Nazira Abyshkaeva and Meyil Begilerova are two such trainers. Nazira earned her law diploma with honors from the Kyrgyz State Law Academy, and went on to work first as an intern and then as an assistant attorney with the Pervomaysky District Collegiums of Advocates in Bishkek, Kyrgyzstan. In her early days as a lawyer, she had many suspicious clients who wondered how they could entrust their cases to “a school girl”. Eventually though, her patience and hard work paid off: she accumulated experience as she successfully defended her clients in both civil and criminal cases. Her docket grew bigger.
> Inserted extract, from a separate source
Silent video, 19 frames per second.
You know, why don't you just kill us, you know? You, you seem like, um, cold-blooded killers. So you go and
Meyil, who received her law degree from the Kyrgyz State Law Academy, began her legal career in private practice, representing clients in civil cases in the Pervomaysky District Collegium of Advocates, where she met Nazira. While Meyil and Nazira always shared ideas with each other, one case took their cooperation to the next level. In 2011, Meyil was representing a 17-year old girl—who was kidnapped and trafficked from Suzak raion  for sexual slavery—in the court of first instance. While her trafficker was convicted, the defense kept appealing, taking the case all the way to the Supreme Court. Nazira joined Meyil in representing the girl in all subsequent instances until the Supreme Court upheld the verdict of the lower courts. The defendant was sentenced eight years in prison.
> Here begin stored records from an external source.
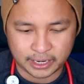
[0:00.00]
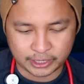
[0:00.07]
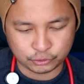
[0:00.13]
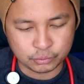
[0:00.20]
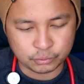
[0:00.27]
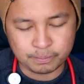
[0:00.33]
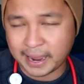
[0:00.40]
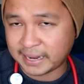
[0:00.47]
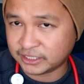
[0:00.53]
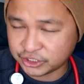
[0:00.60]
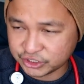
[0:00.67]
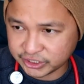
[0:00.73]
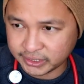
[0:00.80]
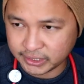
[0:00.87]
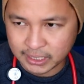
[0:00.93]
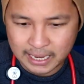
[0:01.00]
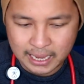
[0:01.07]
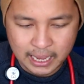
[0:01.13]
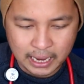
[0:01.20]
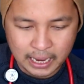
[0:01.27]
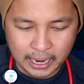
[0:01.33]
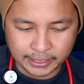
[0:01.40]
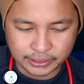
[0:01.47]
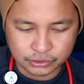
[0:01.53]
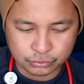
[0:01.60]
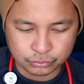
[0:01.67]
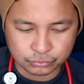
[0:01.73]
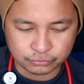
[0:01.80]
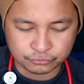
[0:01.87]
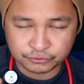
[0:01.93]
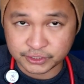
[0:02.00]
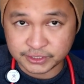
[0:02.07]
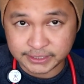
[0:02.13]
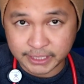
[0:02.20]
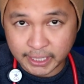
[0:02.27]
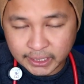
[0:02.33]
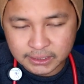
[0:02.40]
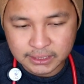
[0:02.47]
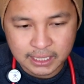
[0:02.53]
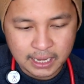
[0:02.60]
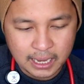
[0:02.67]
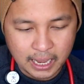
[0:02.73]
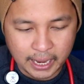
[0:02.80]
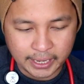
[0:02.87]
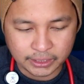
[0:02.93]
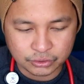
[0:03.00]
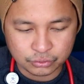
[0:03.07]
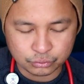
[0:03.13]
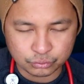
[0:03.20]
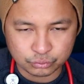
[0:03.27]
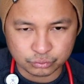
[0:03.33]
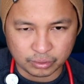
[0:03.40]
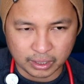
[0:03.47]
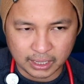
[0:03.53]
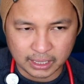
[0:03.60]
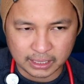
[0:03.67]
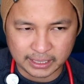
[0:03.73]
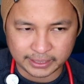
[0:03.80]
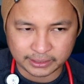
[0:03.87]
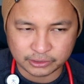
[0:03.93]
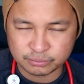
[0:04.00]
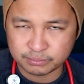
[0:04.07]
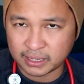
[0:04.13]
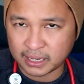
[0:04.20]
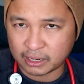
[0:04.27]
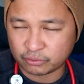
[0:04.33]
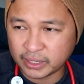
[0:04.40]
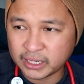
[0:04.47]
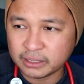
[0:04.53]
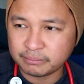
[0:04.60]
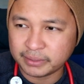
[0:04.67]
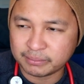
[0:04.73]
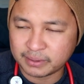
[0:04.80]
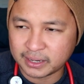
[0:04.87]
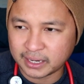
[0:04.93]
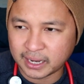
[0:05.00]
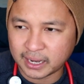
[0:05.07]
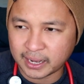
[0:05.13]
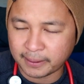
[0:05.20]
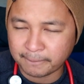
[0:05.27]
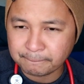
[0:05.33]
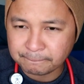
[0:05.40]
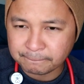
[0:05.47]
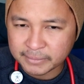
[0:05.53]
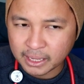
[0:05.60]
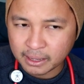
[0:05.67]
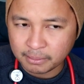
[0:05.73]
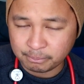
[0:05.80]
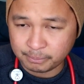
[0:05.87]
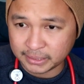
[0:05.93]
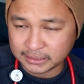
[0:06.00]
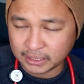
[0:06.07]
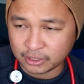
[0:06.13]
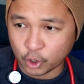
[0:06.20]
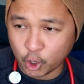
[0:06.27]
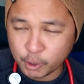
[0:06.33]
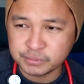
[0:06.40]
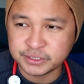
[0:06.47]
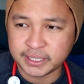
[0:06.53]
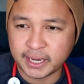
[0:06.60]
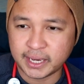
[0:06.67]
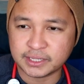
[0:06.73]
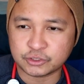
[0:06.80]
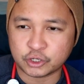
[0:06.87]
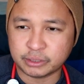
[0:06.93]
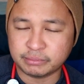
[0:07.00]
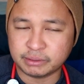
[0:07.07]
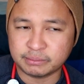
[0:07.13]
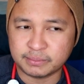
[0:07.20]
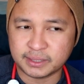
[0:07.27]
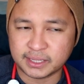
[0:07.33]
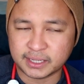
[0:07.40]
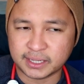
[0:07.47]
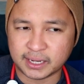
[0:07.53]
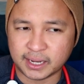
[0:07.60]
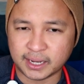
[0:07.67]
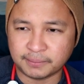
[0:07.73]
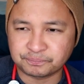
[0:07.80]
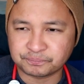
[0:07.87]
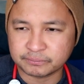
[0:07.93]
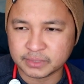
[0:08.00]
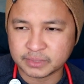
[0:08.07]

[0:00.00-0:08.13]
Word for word: I do bandaging, I do first aid, I do like may mga metal objects or may mga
“Four eyes see better than two,” states Meyil, explaining why she joined forces with Nazira in representing the young woman. As they continued to work together, Meyil and Nazira learned about the Advocates Training Center (ATC) and took part in several of its skills-building workshops.

Various Kyrgyz legal organizations, with ABA ROLI support, established the ATC  in 2008. The center hosts 15–20 workshops a year and has trained more than 700 lawyers, many of them on multiple occasions, since its launch.
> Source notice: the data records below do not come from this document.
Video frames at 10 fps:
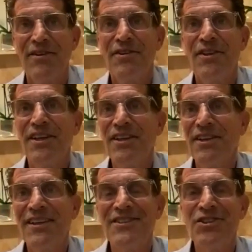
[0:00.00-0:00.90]
the
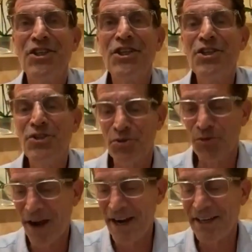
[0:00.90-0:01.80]
continued
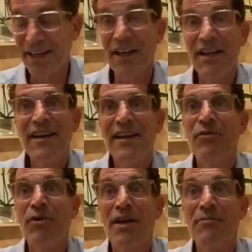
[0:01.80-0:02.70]
writing.
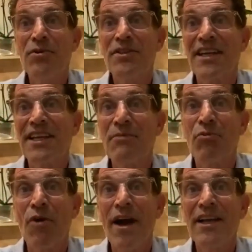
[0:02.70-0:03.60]
And what I'm doing is I keep
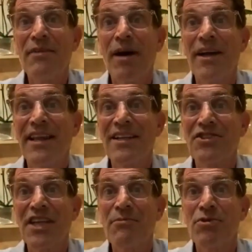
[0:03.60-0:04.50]
writing that
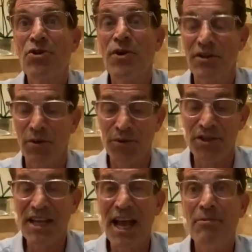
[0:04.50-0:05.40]
same story. Oh,
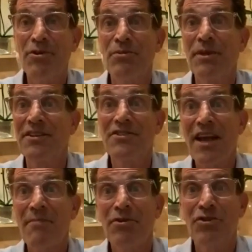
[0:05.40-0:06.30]
this happened to me, this
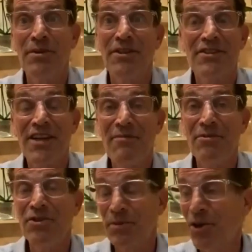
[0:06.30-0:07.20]
happened to me, this
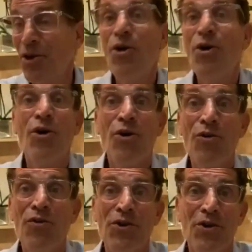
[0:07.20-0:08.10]
happened to me,
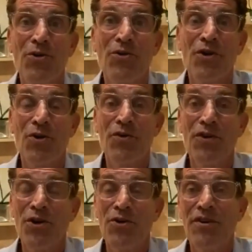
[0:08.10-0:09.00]
over and over and over
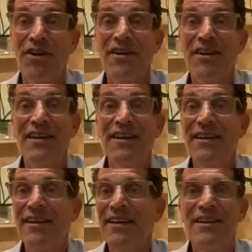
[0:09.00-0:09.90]
and over.
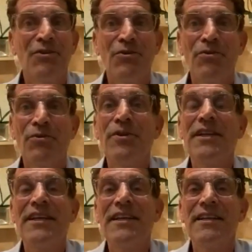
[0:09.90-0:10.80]
And it
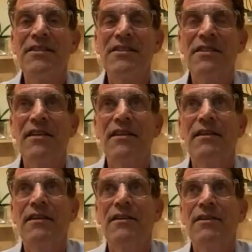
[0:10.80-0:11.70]
really is
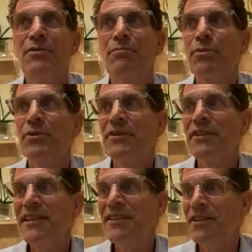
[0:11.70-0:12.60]

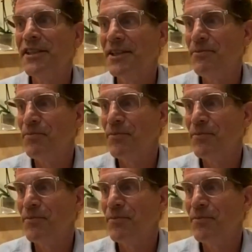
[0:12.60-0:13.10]
completely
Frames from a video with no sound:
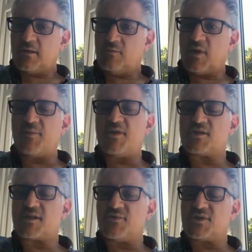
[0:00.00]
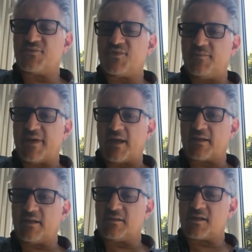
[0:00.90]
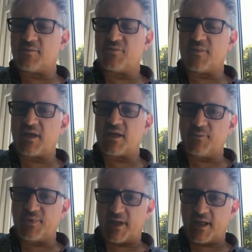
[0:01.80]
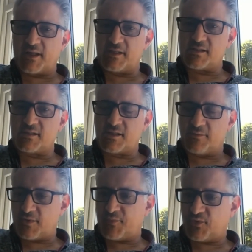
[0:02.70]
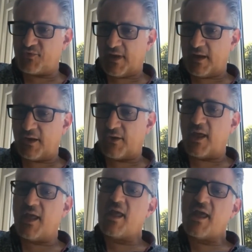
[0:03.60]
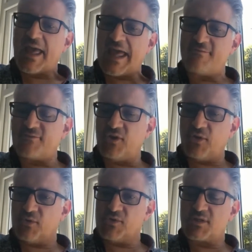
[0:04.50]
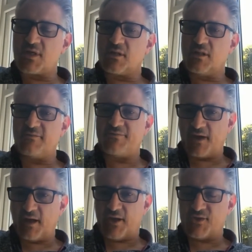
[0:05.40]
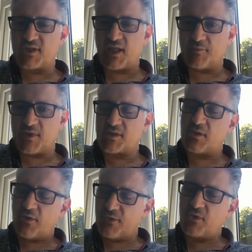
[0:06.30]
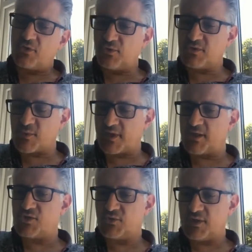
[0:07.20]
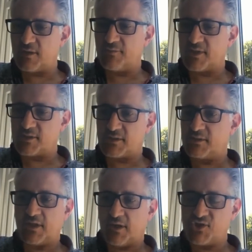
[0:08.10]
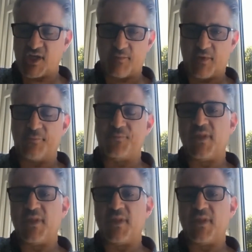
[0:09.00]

Well, let me just give you some feedback. Then some of my companies, some of the portfolio, have used the furlough scheme. And so on the calls when I join them as, you know, chairman,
Mindful of the importance of practical lawyering skills, Meyil and Nazira decided to help make the trainings available to more of their peers. They joined the ATC, developing a Kyrgyz-language training program and becoming the only Kyrgyz-language CLE trainers. They also created accompanying materials for the criminal litigation-focused training and continue to lead workshops.

They say that the center has helped them become both better lawyers and better trainers. Nazira says that the trainings they received at the center helped them study local and international legal concepts and hone their ability to apply them. “We want to help our colleagues to feel more confident and behave more confidently in court,” says Nazira, emphasizing the bearing a lawyer’s presentational skills can have on a case’s outcome. “We want to work for justice, and we want more and more people to work for it too.”

Nazgul Suyinbaeva is one of the many Kyrgyzstani lawyers whose careers have been boosted thanks to the ATC-hosted trainings. A successful wife and mother with more than 10 years of legal experience, Nazgul is not only a prominent lawyer in the south of Kyrgyzstan, but she is also a role model for young women in her community.

Ever since she received her law degree from Osh State University, Nazgul says she has been trying to keep herself up to date with new laws and legal concepts, including by taking part in trainings. “A practicing lawyer always needs new knowledge and personal enrichment,” she says. “I try to take part in all possible trainings and educational programs.” Nazgul, who has attended four ABA ROLI-supported ATC trainings, adds that the workshops provide “experience, information and new connections, of course.” She says the trainings have increased her lawyering skills and enabled her to comfortably represent clients in increasingly diverse cases, including human trafficking cases.

Nazgul says that the skills she developed through the trainings came in handy when—following the 2010 ethnic violence in southern Kyrgyzstan—she represented ethnic Uzbeks who were accused of organizing mass disturbances. While things had at times turned violent even in court, Nazgul says they chose a conciliatory approach. “It was scary,” she said. Pointing out that they decided to withdraw a criminal suit against those who attacked lawyers and judges in court, Nazgul says that they wanted to lead by example. “Together, we are doing our best to bring peace and order.”